Venha, vamos marcar um ponto nas coordenadas da história humana.
Ano de 1887, longitude 8 graus 24 minutos Leste, latitude 49 graus Norte.
A pequena cidade alemã de Karlsruhe.
Aqui, na porta norte da exuberante Floresta Negra, o Reno serpenteia sereno, e a cidade, de ar antigo, repousa entre edifícios dispersos sob a luz do sol, aninhados entre árvores frondosas, dispostos com harmonia.
Numa tarde tranquila e serena, a luz do sol filtra-se por entre as frestas da cortina de um edifício da Universidade de Karlsruhe, pousando sobre os pés de um jovem.
O aposento é sombrio, e sobre o assoalho repousa uma longa mesa de madeira.
Num extremo da mesa, jaz horizontalmente um cilindro, densamente envolto por camadas de fio de cobre — trata-se de uma bobina de indução.

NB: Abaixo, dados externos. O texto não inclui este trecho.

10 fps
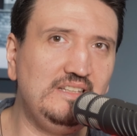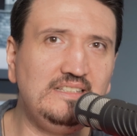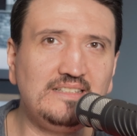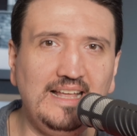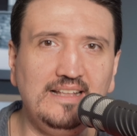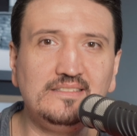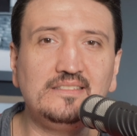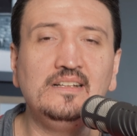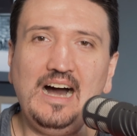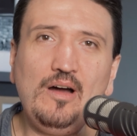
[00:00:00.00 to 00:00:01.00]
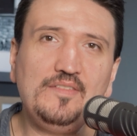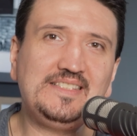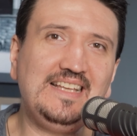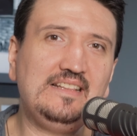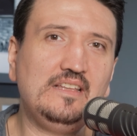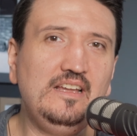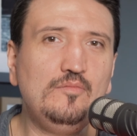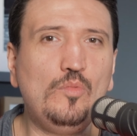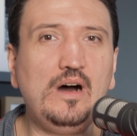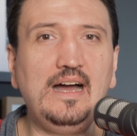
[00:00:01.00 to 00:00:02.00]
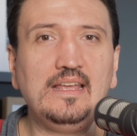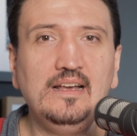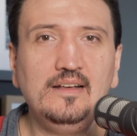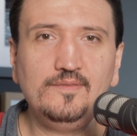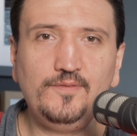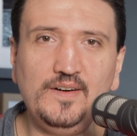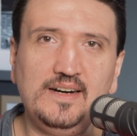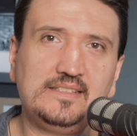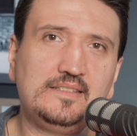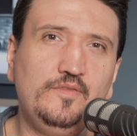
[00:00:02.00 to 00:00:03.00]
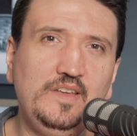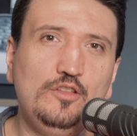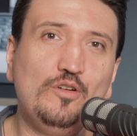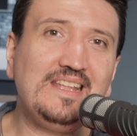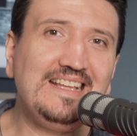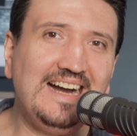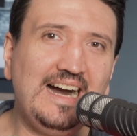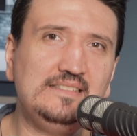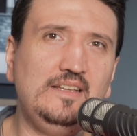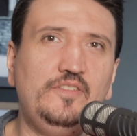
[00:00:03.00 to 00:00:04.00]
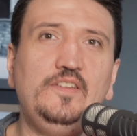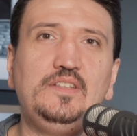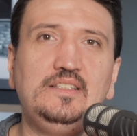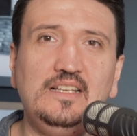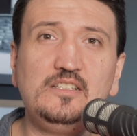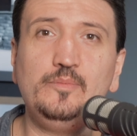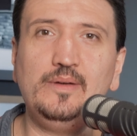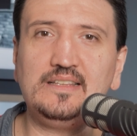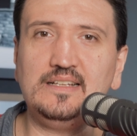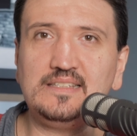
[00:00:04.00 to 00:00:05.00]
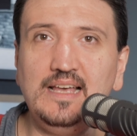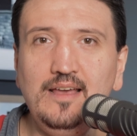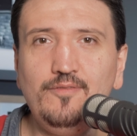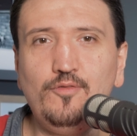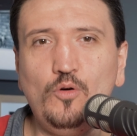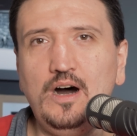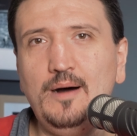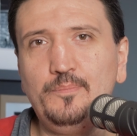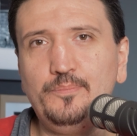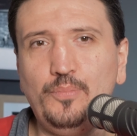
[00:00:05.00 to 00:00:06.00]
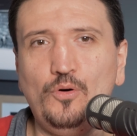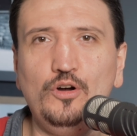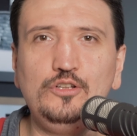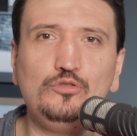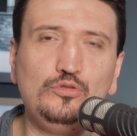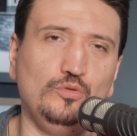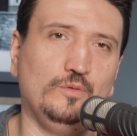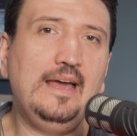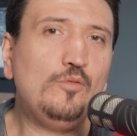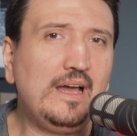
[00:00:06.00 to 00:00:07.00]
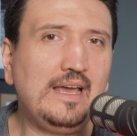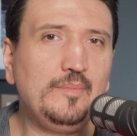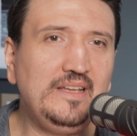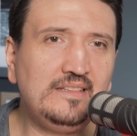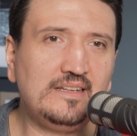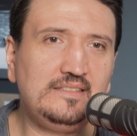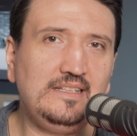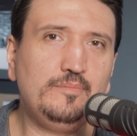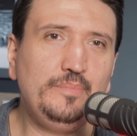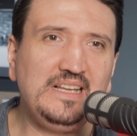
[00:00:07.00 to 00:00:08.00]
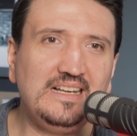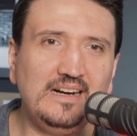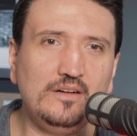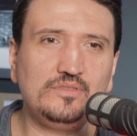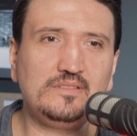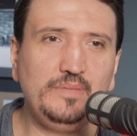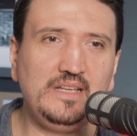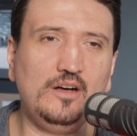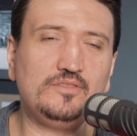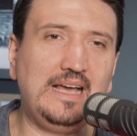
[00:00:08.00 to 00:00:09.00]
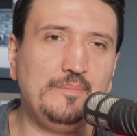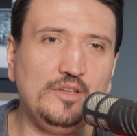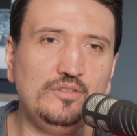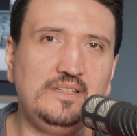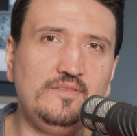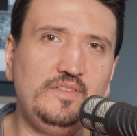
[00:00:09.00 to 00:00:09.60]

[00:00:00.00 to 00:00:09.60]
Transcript: this lens, how I've said in my first video regarding 56mm F1.2. And why I'm interested? Because I'm using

No centro da mesa, está disposta uma espécie de barra — que à primeira vista lembra um haltere. Nas extremidades desse aparato, há duas esferas ocas de cobre, do tamanho de uma cabeça humana, ligadas entre si por um tubo fino e maciço de cobre, com cerca de dois metros de comprimento. Lembra um haltere alongado e esguio, mas distingue-se por um detalhe: a barra de cobre que atravessa o centro está interrompida, com um vão de dois centímetros que parte o conjunto em dois.
Cada esfera de cobre está conectada por fios à bobina de indução, e esta, por sua vez, liga-se por fios à bateria sob a mesa.
O jovem empunha ainda um anel de cobre em forma de “C”, completando assim o aparato.